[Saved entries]
......

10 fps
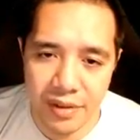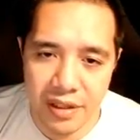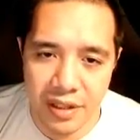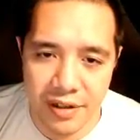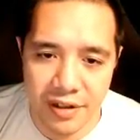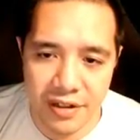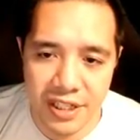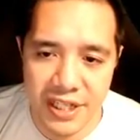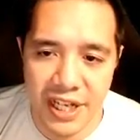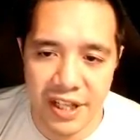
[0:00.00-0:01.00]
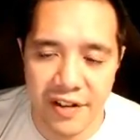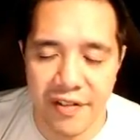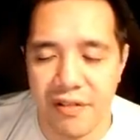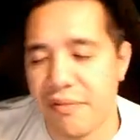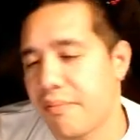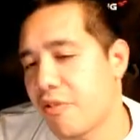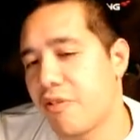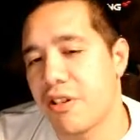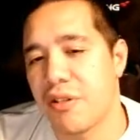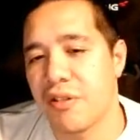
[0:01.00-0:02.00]
the stealing of the
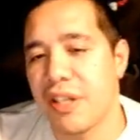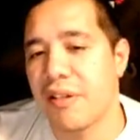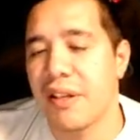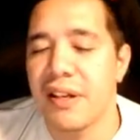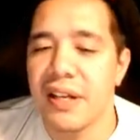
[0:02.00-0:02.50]
crystals out there.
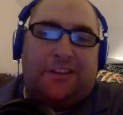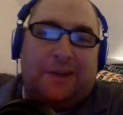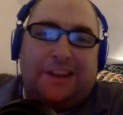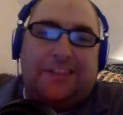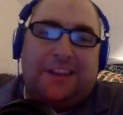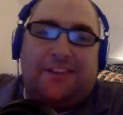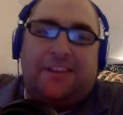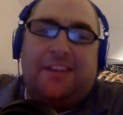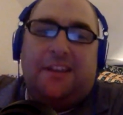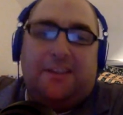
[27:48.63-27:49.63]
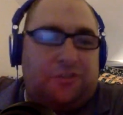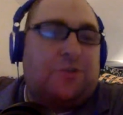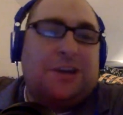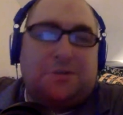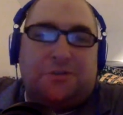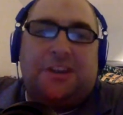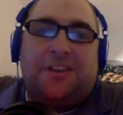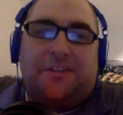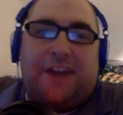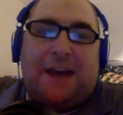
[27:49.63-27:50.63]
So stranger
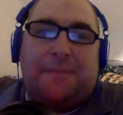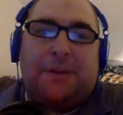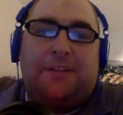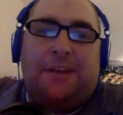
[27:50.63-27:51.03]
things have happened.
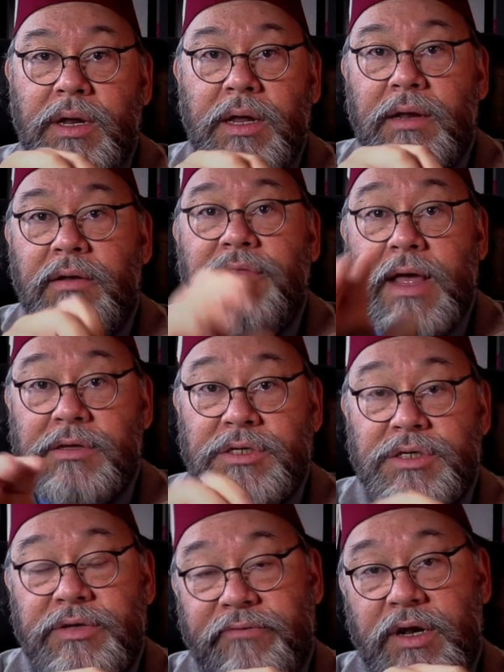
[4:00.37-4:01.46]
in
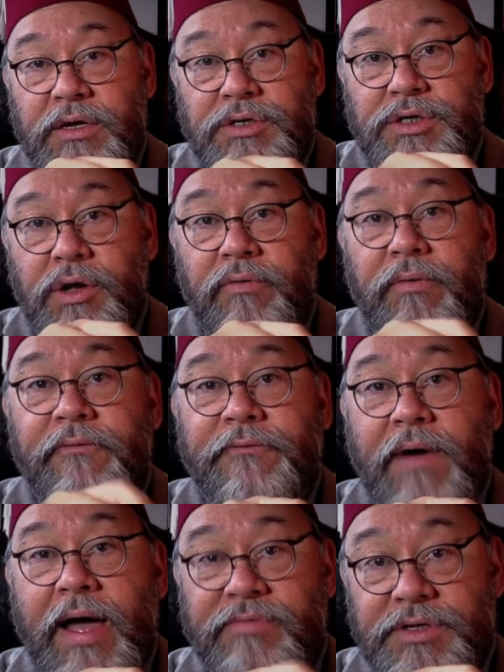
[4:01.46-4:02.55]
thousandths of an inch, so
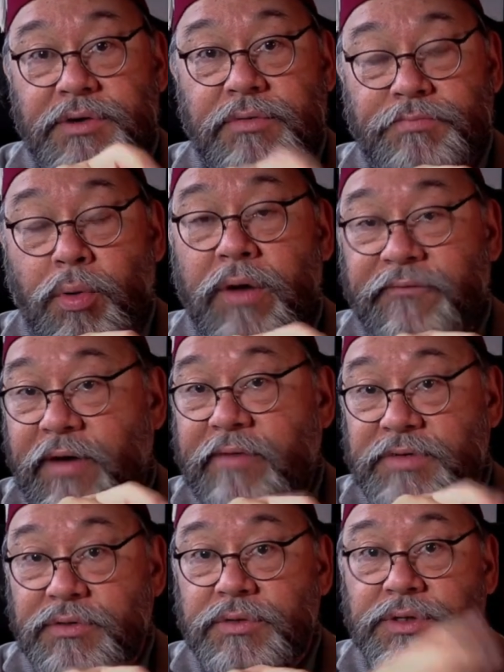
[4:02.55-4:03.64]
five hundred, zero point five
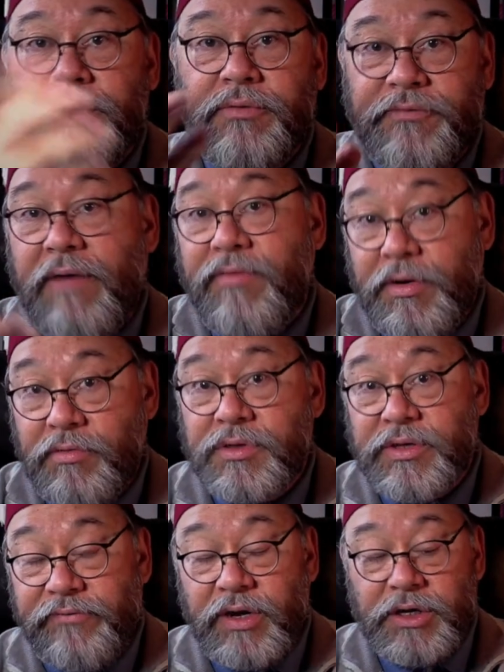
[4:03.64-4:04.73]
zero zero five hundredths
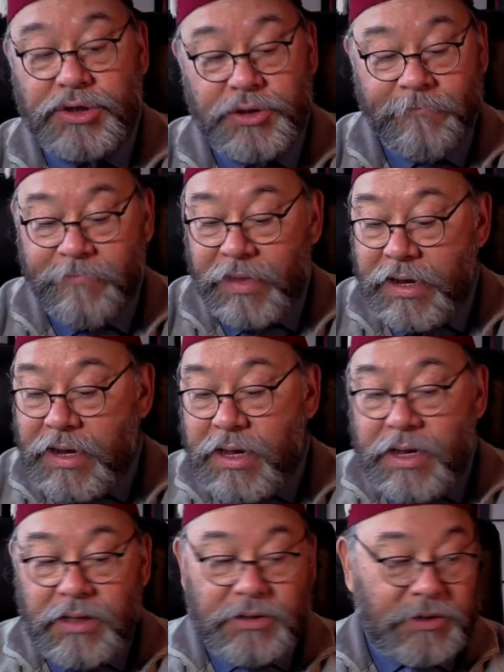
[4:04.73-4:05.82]
of an inch.
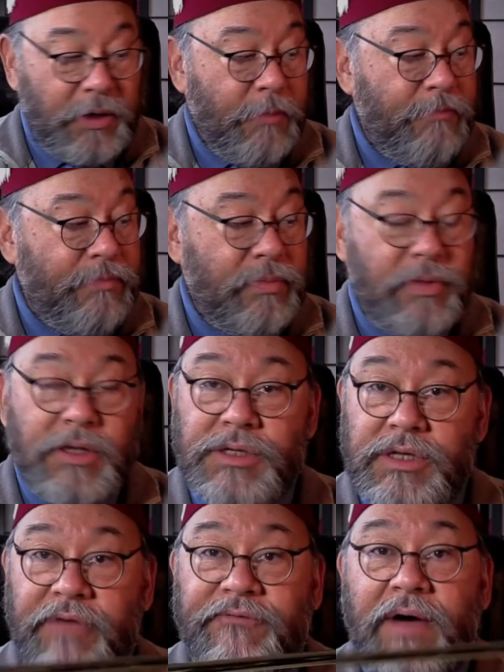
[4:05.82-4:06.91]
So this is
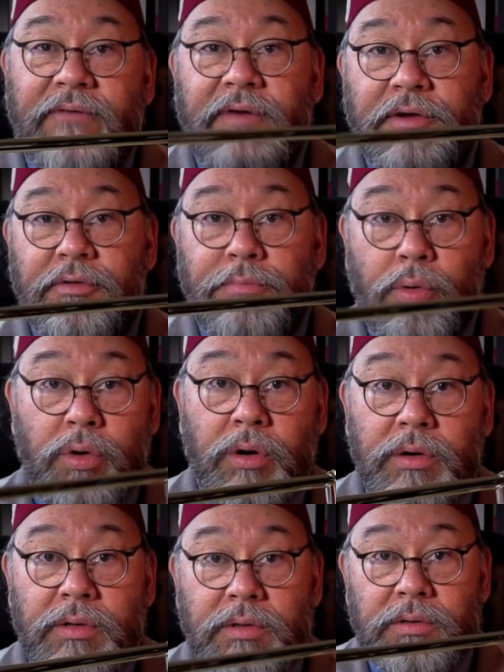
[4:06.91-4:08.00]
a five hundred bore
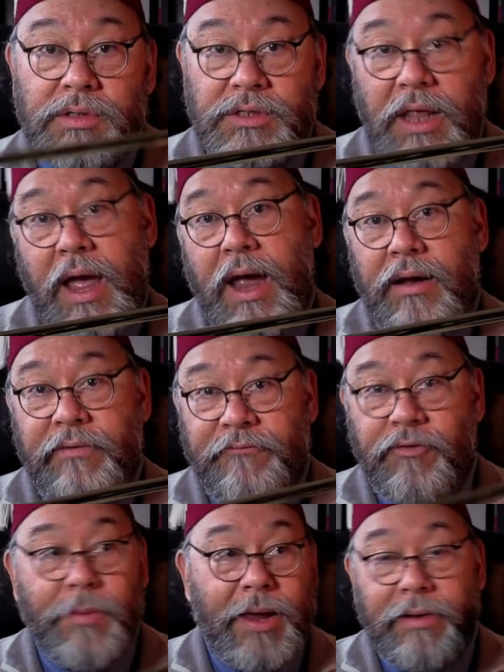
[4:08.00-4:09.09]
slide for
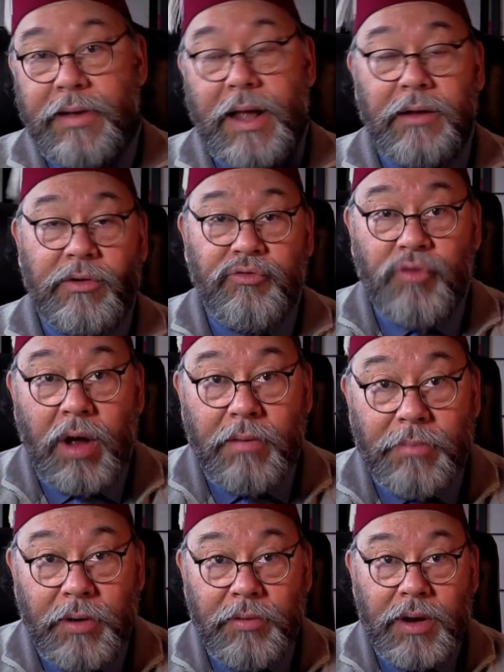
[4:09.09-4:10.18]
my alto
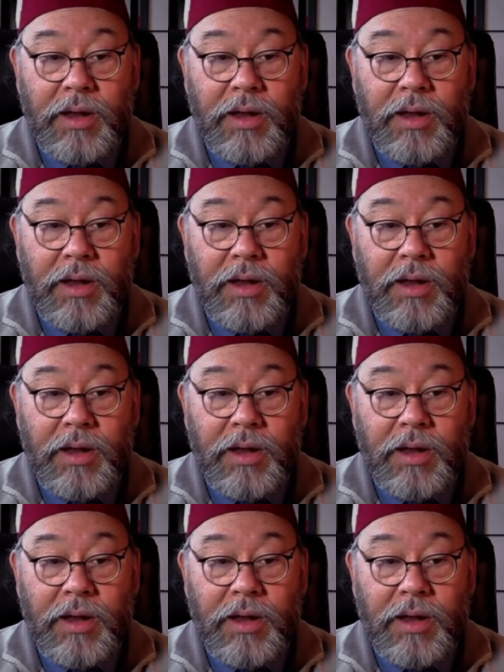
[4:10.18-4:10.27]
trombone.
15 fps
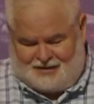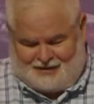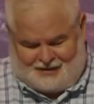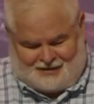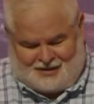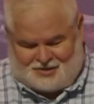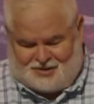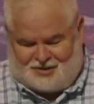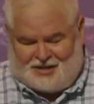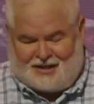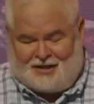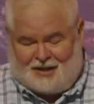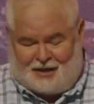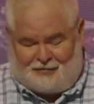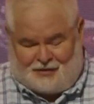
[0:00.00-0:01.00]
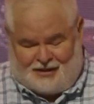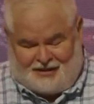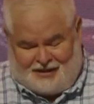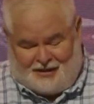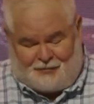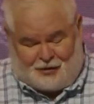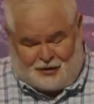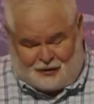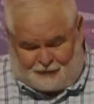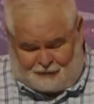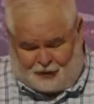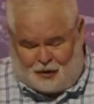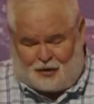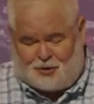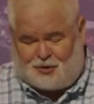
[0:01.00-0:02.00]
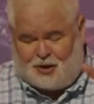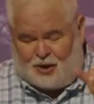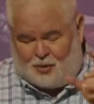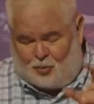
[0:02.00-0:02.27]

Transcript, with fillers: it doesn't say covenant, even the first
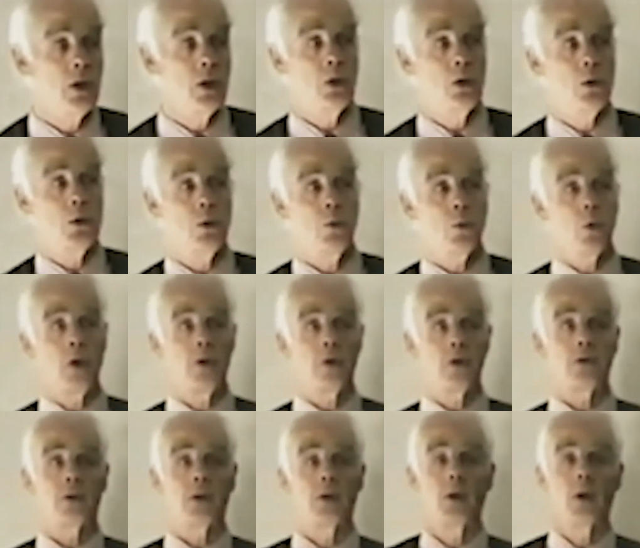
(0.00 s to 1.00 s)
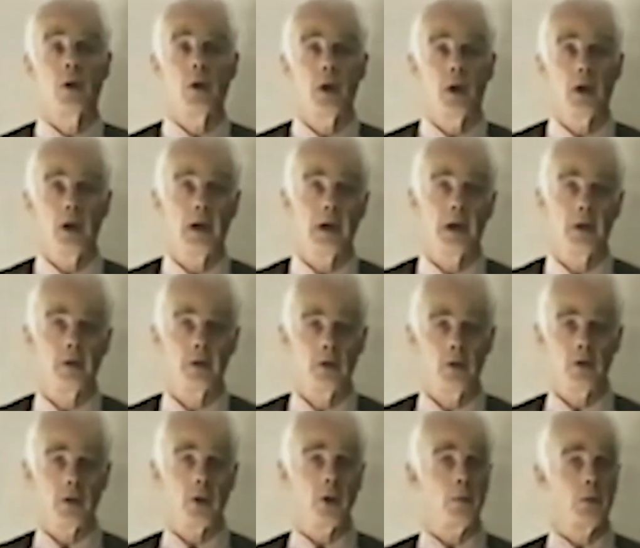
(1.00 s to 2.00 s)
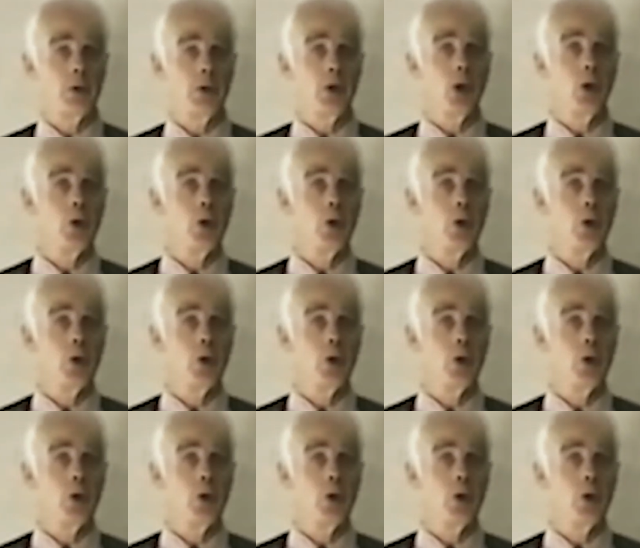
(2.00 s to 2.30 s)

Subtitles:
who was a German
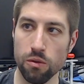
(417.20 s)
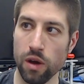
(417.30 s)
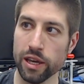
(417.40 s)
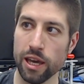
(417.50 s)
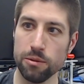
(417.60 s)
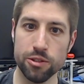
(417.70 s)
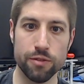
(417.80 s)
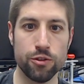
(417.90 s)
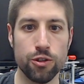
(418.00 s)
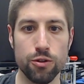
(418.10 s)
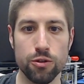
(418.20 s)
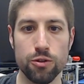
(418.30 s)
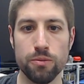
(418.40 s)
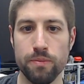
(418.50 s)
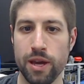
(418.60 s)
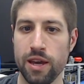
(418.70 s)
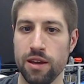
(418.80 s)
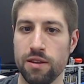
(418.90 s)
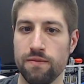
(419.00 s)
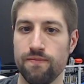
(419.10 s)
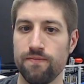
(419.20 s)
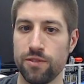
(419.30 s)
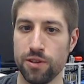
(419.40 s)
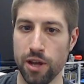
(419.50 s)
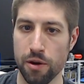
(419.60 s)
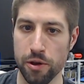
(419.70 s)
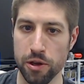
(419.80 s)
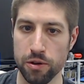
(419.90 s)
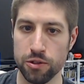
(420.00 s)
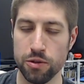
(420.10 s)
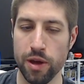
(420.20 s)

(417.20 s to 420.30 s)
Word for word: Y cables, you have two main scenarios.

......

Leaving out the pictures, please output the lines in the entries above from the one with "[4:02.55-4:03.64]" through the one with "(2.00 s to 2.30 s)", exactly as they are.

[4:02.55-4:03.64]
five hundred, zero point five
[4:03.64-4:04.73]
zero zero five hundredths
[4:04.73-4:05.82]
of an inch.
[4:05.82-4:06.91]
So this is
[4:06.91-4:08.00]
a five hundred bore
[4:08.00-4:09.09]
slide for
[4:09.09-4:10.18]
my alto
[4:10.18-4:10.27]
trombone.
15 fps
[0:00.00-0:01.00]
[0:01.00-0:02.00]
[0:02.00-0:02.27]

Transcript, with fillers: it doesn't say covenant, even the first
(0.00 s to 1.00 s)
(1.00 s to 2.00 s)
(2.00 s to 2.30 s)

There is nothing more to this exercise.